» Task to carry out
Give the listing below again exactly, but without any of its pictures.

» Data to examine

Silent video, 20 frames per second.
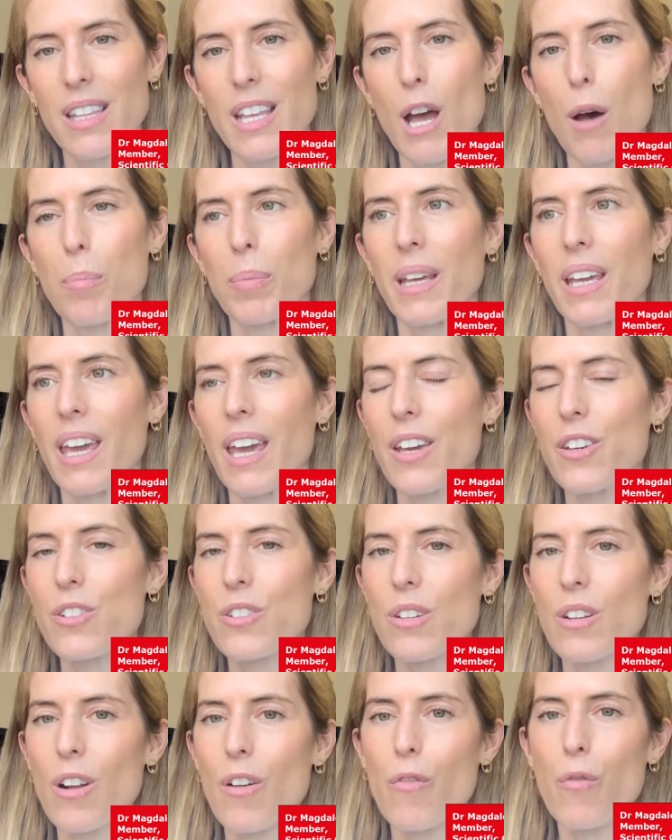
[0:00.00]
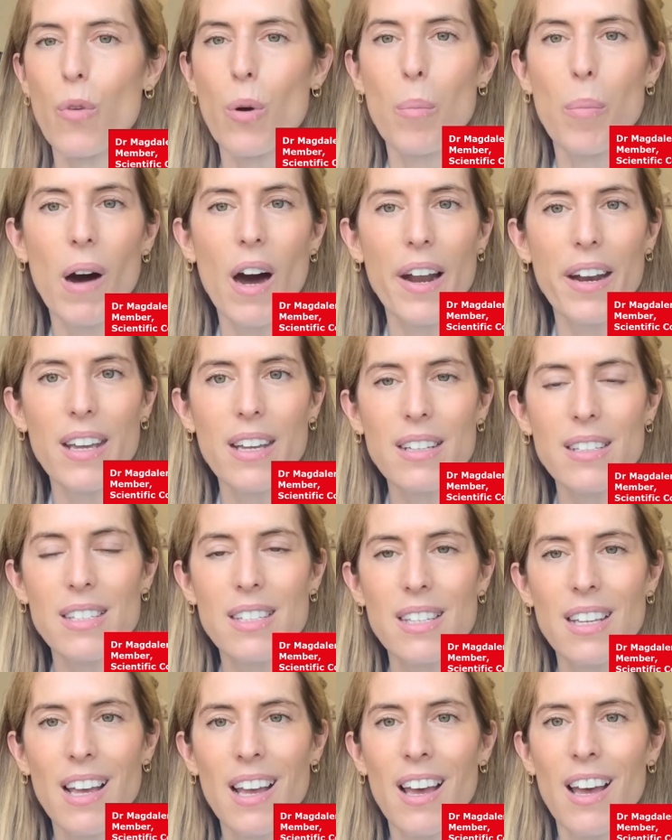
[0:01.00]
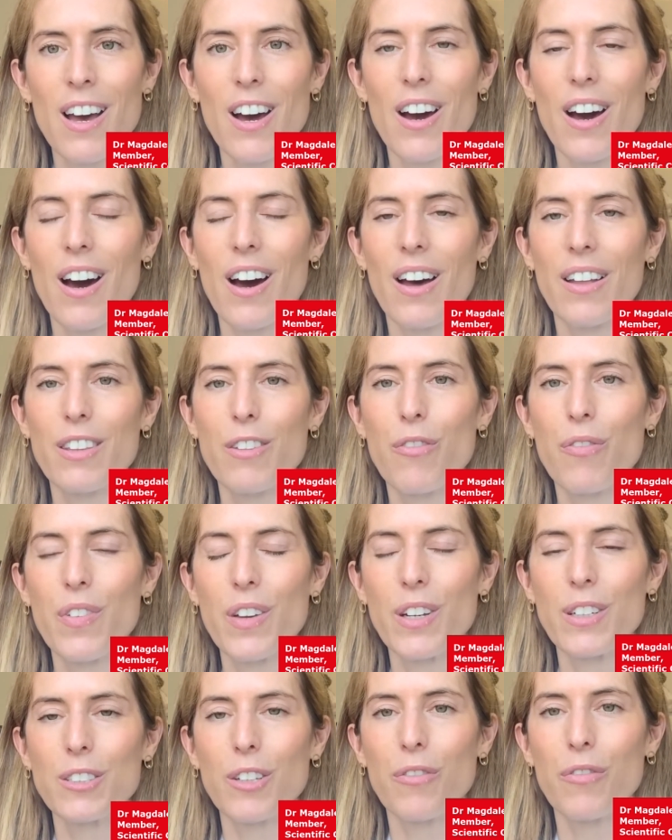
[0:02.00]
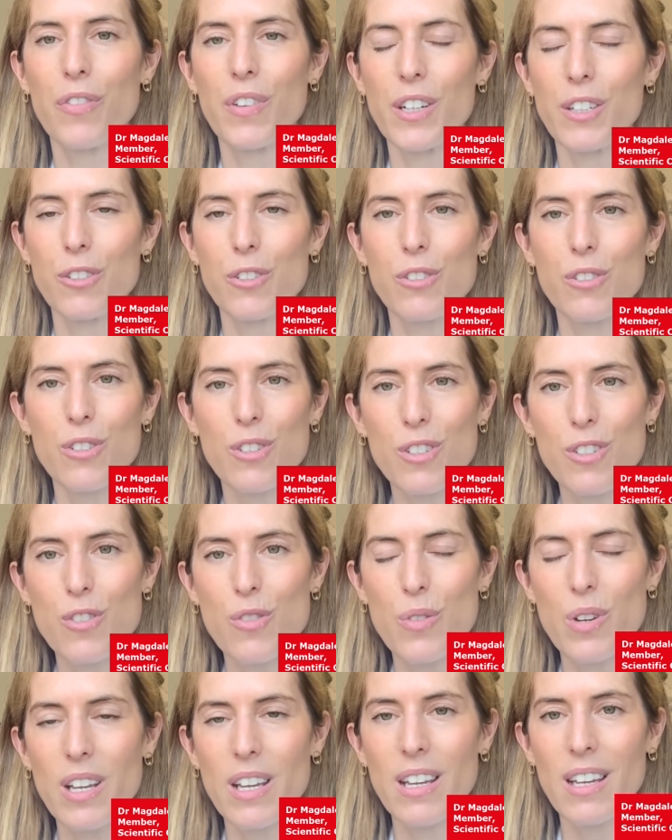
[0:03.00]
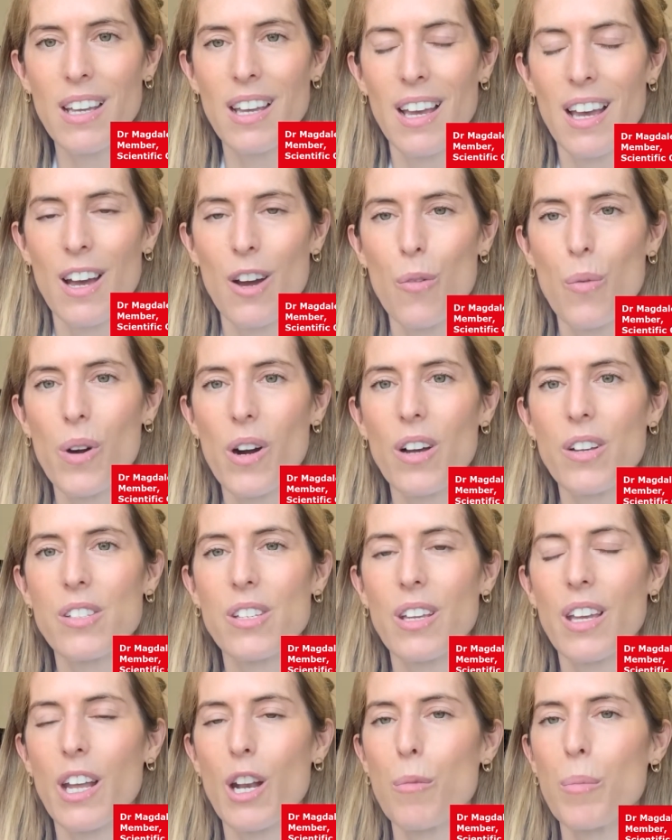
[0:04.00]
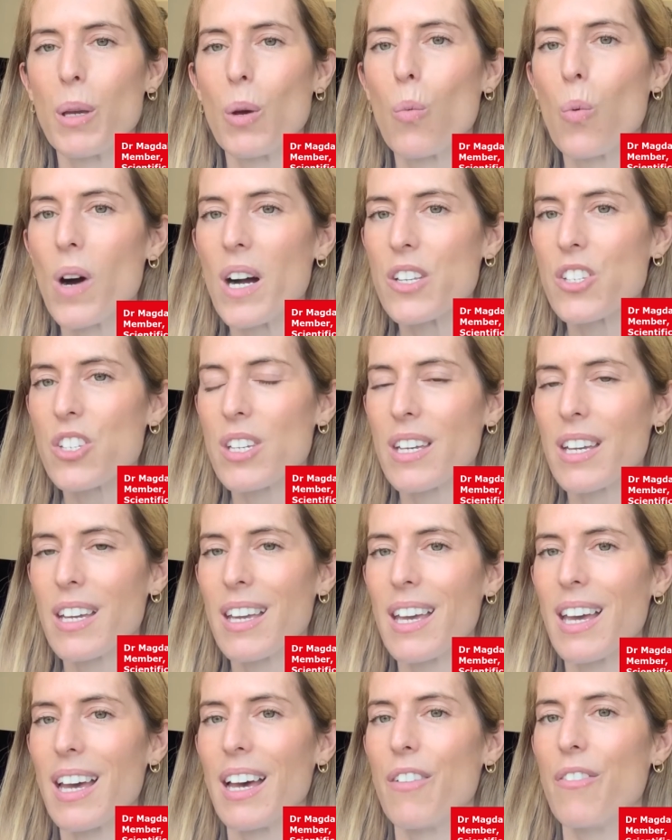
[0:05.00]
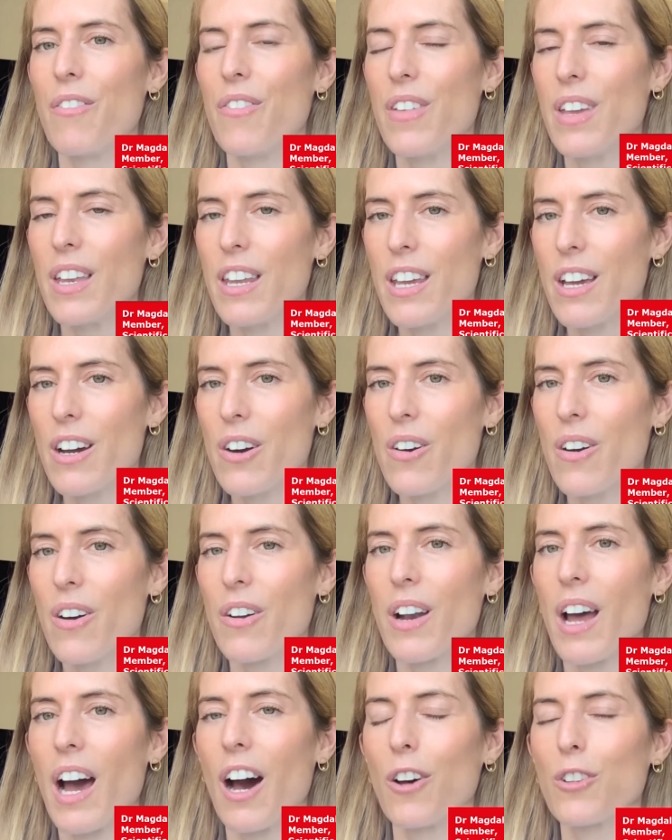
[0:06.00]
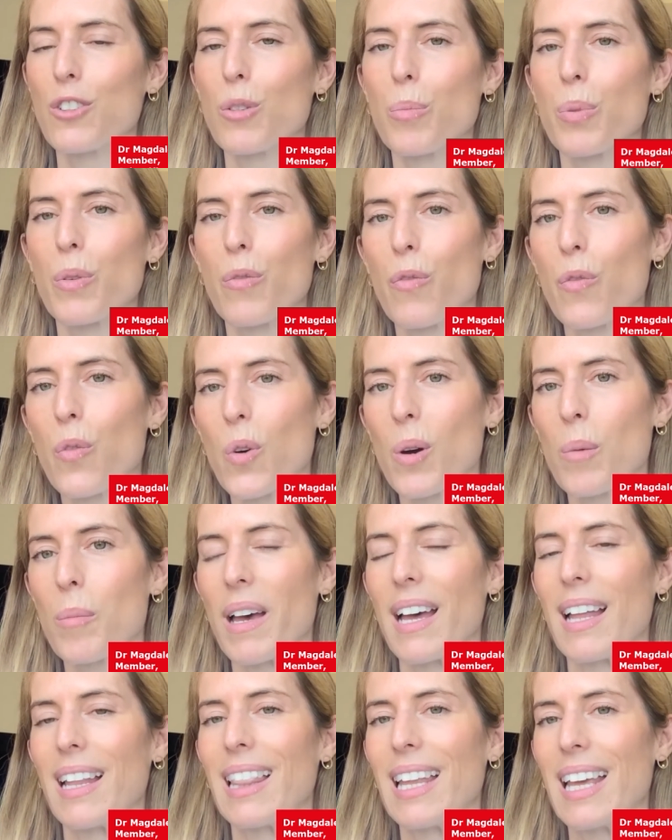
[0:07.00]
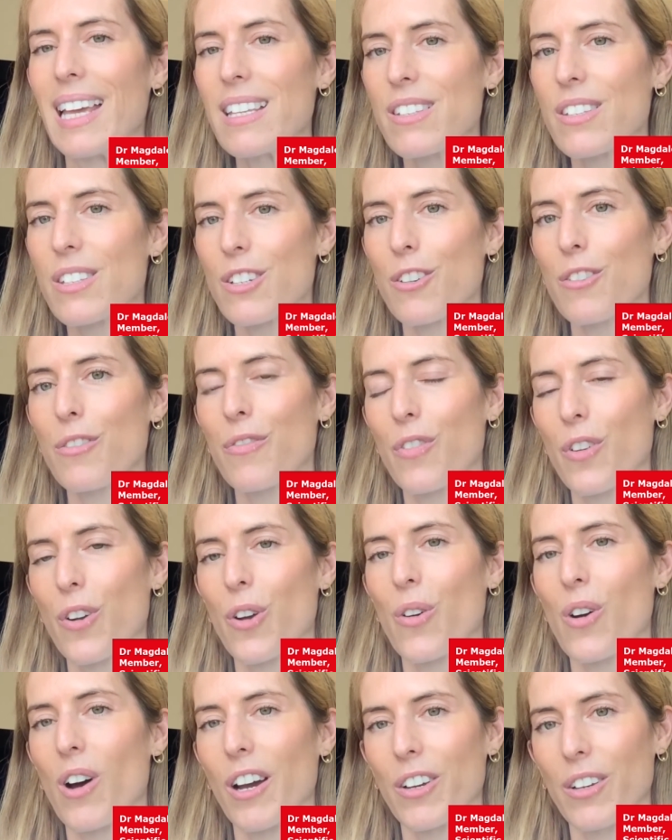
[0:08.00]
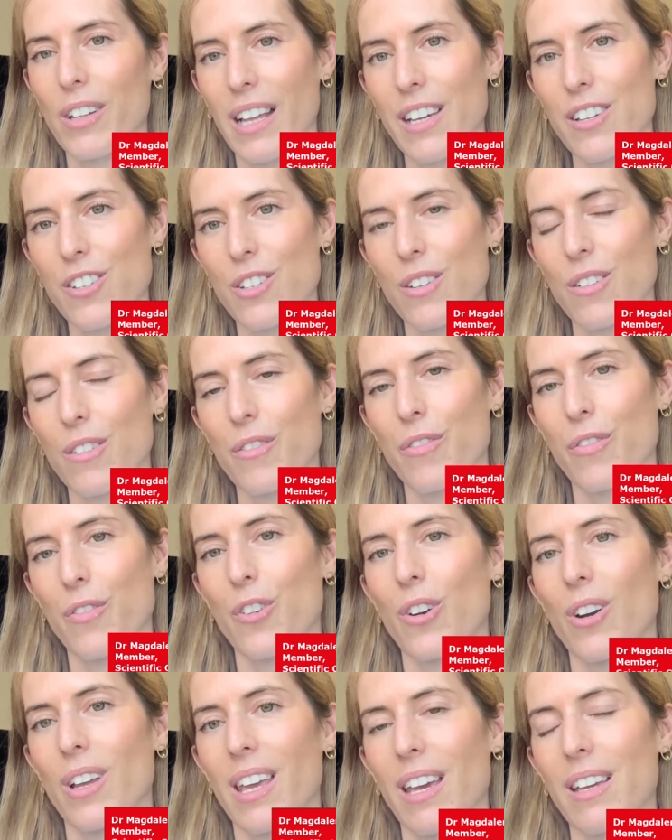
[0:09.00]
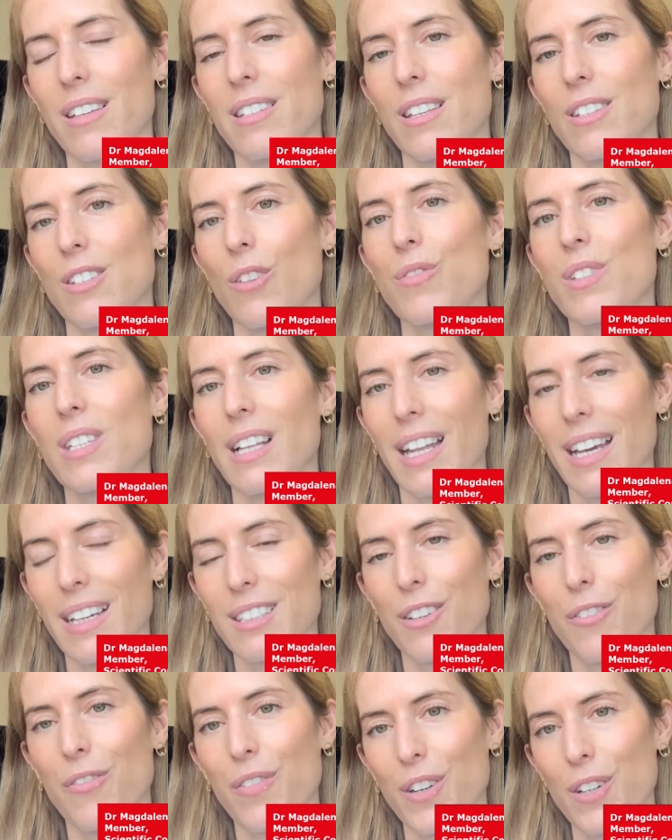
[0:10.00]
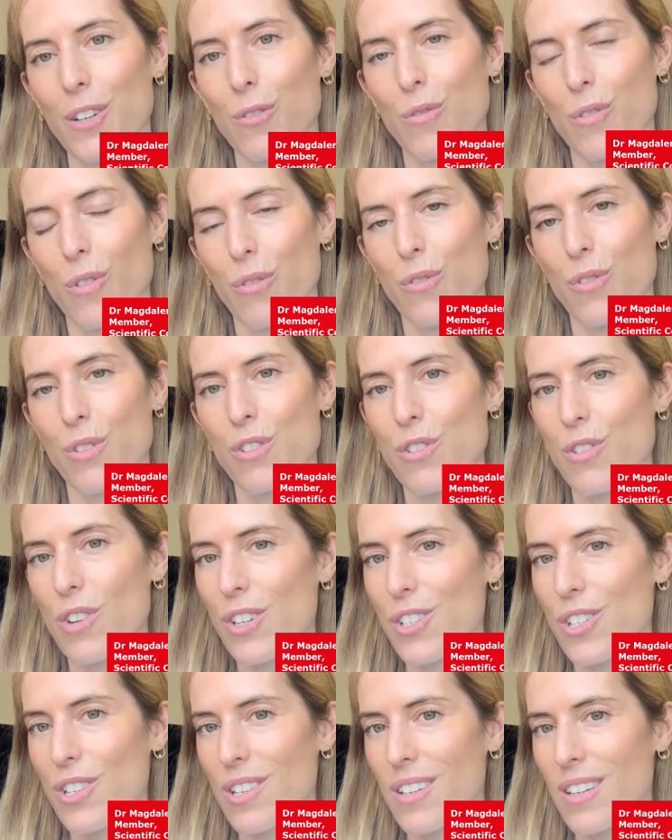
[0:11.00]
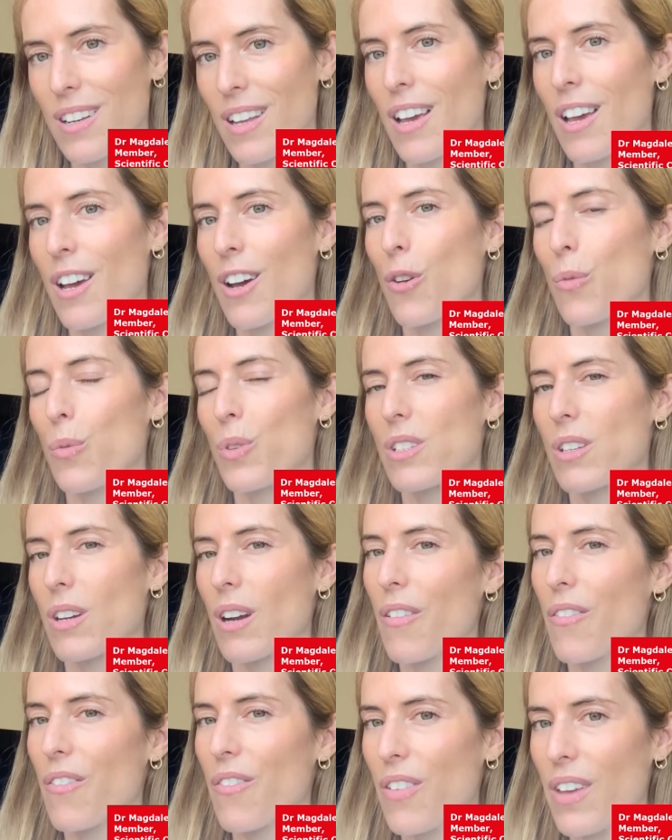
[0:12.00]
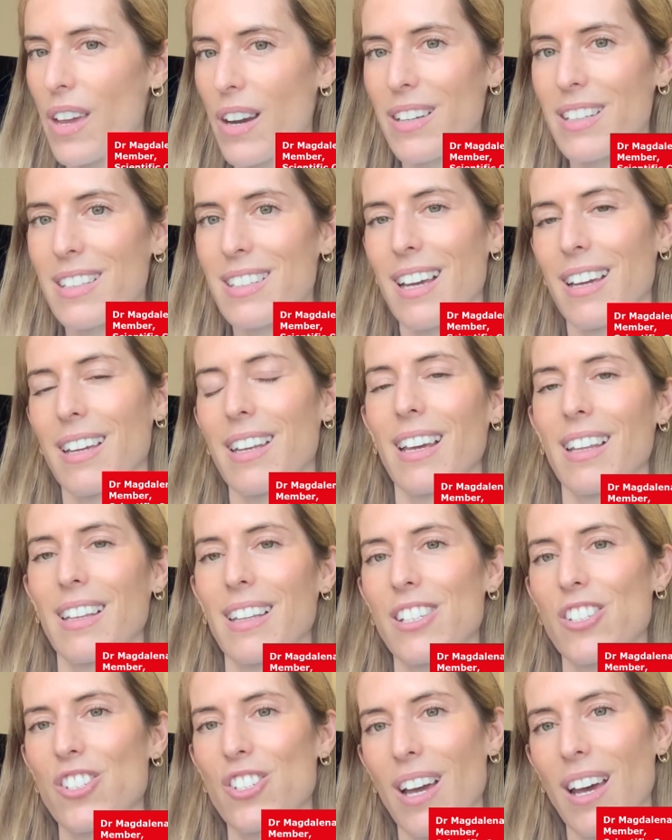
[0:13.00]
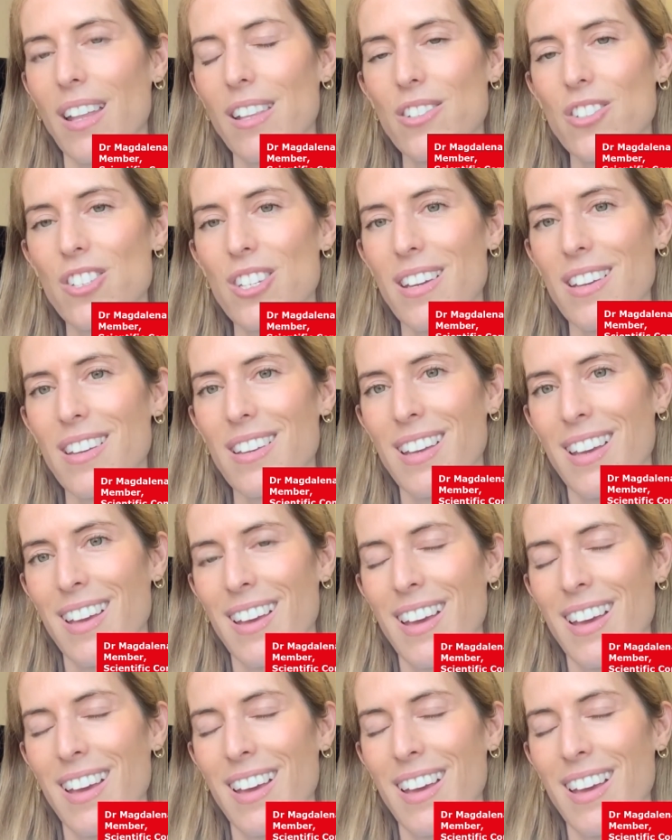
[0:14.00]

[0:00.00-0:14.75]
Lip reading: the application of robotics on the field of fetal surgery. We're also going to be watching a video on how to perform a laser photocoagulation for cases of selective fetal growth restriction, which are very technically challenging.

» Solution to this exercise
Silent video, 20 frames per second.
[0:00.00]
[0:01.00]
[0:02.00]
[0:03.00]
[0:04.00]
[0:05.00]
[0:06.00]
[0:07.00]
[0:08.00]
[0:09.00]
[0:10.00]
[0:11.00]
[0:12.00]
[0:13.00]
[0:14.00]

[0:00.00-0:14.75]
Lip reading: the application of robotics on the field of fetal surgery. We're also going to be watching a video on how to perform a laser photocoagulation for cases of selective fetal growth restriction, which are very technically challenging.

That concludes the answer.